En supposant que les gens voudront toujours se nourrir et ne pas tourner le monde vers les biocarburants, puis l'épuration du CO₂ de l'atmosphère coûte actuellement entre 150 et 500 £ par tonne, plus le coût de l'élimination permanente. Ainsi, ces 40 milliards de tonnes de CO₂ représentent un passif de nettoyage s'accumulant à 8 000 milliards de livres sterling par an, ce qui est plus ou moins ce que le monde dépense actuellement en énergie.
Voici donc une conversation que les jeunes militants pourraient avoir avec leurs parents :déterminez d'abord quelles étaient les émissions de CO₂ des parents l'année dernière (il existe plusieurs calculateurs de carbone en ligne - et la moyenne est d'environ sept tonnes de CO₂ fossile par personne en Europe). Multipliez ensuite par 200 £ par tonne de CO₂, et suggère aux parents de verser ce montant dans un fonds en fiducie au cas où leurs enfants devraient nettoyer après eux dans les années 2040.

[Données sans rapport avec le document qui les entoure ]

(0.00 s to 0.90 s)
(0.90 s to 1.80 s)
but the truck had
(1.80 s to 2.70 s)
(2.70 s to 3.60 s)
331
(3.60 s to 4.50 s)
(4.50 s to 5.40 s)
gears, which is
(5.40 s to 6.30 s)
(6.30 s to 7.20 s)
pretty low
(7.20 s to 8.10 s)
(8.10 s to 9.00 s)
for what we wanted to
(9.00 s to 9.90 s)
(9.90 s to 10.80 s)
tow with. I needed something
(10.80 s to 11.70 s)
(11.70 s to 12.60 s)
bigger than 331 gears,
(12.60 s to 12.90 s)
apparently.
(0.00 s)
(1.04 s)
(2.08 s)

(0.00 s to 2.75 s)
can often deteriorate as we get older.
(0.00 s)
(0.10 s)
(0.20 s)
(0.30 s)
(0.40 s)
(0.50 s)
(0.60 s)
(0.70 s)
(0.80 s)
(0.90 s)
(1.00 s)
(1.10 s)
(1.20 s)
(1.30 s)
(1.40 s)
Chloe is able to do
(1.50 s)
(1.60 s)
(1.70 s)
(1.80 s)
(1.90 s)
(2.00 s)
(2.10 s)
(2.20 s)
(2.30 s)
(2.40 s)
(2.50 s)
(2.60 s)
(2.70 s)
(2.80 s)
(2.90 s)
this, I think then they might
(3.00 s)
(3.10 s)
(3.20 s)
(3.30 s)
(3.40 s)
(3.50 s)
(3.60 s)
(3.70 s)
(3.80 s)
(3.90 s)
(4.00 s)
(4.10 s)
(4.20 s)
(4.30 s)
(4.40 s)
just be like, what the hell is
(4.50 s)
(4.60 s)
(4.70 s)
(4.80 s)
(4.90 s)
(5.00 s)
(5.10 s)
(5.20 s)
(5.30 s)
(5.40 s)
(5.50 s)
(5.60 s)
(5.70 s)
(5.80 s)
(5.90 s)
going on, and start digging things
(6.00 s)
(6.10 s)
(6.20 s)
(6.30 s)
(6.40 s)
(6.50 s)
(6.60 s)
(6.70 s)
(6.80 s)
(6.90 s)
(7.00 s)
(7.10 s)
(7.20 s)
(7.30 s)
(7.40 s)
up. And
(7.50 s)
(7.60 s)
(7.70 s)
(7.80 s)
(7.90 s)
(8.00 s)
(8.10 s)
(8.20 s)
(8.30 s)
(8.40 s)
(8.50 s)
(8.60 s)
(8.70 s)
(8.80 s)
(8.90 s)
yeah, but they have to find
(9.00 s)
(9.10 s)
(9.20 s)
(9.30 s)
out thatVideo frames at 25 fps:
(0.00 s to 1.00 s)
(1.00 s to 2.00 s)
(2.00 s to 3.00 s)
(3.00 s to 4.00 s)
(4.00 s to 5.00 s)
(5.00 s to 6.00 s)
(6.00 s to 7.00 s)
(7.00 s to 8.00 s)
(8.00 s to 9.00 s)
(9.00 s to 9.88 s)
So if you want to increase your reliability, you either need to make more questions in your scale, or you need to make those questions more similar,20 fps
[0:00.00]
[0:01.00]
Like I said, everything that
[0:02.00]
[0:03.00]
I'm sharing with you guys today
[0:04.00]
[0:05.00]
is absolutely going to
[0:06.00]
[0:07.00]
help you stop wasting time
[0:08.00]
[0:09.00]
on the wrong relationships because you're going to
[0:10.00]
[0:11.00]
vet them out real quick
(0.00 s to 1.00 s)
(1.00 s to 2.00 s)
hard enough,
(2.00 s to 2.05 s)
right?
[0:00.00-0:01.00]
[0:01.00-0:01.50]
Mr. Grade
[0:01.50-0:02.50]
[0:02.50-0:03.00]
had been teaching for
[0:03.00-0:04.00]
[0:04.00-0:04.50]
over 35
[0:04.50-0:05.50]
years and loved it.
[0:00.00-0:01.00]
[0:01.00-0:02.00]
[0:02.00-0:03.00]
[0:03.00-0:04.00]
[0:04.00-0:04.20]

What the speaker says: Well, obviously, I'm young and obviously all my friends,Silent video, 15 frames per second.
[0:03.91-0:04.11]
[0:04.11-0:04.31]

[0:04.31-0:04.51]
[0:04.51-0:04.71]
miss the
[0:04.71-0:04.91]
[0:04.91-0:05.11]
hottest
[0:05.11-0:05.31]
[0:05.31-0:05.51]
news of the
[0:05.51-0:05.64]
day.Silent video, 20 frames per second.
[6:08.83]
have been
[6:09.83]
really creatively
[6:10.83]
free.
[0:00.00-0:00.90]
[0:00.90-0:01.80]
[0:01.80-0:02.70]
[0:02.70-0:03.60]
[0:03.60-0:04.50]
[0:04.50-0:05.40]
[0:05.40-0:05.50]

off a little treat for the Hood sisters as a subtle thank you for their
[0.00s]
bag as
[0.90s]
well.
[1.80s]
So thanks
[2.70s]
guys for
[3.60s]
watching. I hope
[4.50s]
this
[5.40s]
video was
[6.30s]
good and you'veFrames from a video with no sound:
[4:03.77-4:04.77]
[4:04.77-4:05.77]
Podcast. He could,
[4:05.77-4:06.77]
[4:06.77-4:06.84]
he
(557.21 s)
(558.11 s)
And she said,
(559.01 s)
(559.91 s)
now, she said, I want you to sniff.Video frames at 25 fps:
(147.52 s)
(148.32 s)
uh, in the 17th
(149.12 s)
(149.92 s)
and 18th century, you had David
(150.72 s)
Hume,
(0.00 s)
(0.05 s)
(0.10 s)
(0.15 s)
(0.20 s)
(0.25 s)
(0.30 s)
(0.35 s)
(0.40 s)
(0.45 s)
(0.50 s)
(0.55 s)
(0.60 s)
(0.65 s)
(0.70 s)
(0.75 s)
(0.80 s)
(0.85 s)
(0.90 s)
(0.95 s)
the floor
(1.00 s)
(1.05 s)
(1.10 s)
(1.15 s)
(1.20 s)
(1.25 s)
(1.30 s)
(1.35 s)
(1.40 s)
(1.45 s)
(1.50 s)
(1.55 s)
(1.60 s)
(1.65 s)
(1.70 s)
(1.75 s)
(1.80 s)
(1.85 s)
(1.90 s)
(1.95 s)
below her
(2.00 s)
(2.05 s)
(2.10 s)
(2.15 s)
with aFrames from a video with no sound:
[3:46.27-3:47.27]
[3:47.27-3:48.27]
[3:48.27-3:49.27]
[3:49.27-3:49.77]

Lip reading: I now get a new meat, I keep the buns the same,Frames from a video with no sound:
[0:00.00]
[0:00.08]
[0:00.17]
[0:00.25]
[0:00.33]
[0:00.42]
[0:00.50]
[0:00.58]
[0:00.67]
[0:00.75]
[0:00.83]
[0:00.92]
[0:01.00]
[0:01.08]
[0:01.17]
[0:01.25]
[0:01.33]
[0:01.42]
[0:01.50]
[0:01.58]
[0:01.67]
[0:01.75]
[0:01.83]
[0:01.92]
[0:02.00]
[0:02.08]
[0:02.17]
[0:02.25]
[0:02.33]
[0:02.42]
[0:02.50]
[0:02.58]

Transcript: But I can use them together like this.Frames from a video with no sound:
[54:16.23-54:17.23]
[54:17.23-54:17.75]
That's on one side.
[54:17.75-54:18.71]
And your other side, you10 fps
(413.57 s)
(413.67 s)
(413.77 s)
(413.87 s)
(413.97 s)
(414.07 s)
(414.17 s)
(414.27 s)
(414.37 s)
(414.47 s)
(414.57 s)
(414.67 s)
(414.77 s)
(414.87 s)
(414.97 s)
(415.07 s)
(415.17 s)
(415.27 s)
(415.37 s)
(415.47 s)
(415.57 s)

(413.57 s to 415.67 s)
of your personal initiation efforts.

Si les parents répondent, "ne t'inquiète pas, chère, c'est pour cela que nous payons des impôts", les jeunes devraient leur demander pour qui ils ont voté lors des dernières élections et si dépenser leurs impôts pour résoudre le problème du changement climatique figurait en bonne place dans le manifeste de ce parti.
Mettez-vous en colère par tous les moyens, mais se fâcher pour les bonnes raisons. L'action est attendue depuis longtemps, mais à un public britannique prenant un bain de soleil en février, aussi bizarre que ce soit, ça ne ressemble pas à une urgence. Les critiques d'âge moyen préféreraient de loin ergoter sur l'ampleur des impacts climatiques (comme s'ils avaient le droit de dire quel climat les jeunes devraient avoir à supporter) que de parler du projet de loi de nettoyage.
Le changement climatique n'est pas tant une urgence qu'une injustice latente. Vos ancêtres n'ont pas mis fin à l'esclavage en déclarant l'état d'urgence et en imaginant des limites artificielles sur le nombre d'esclaves « tolérables ». Ils l'appelaient pour ce qu'elle était :une industrie spectaculairement rentable, la base de beaucoup de prospérité à l'époque, fondée sur une injustice fondamentale. Il est temps de faire de même sur le changement climatique.
Cet article est republié à partir de The Conversation sous une licence Creative Commons. Lire l'article original.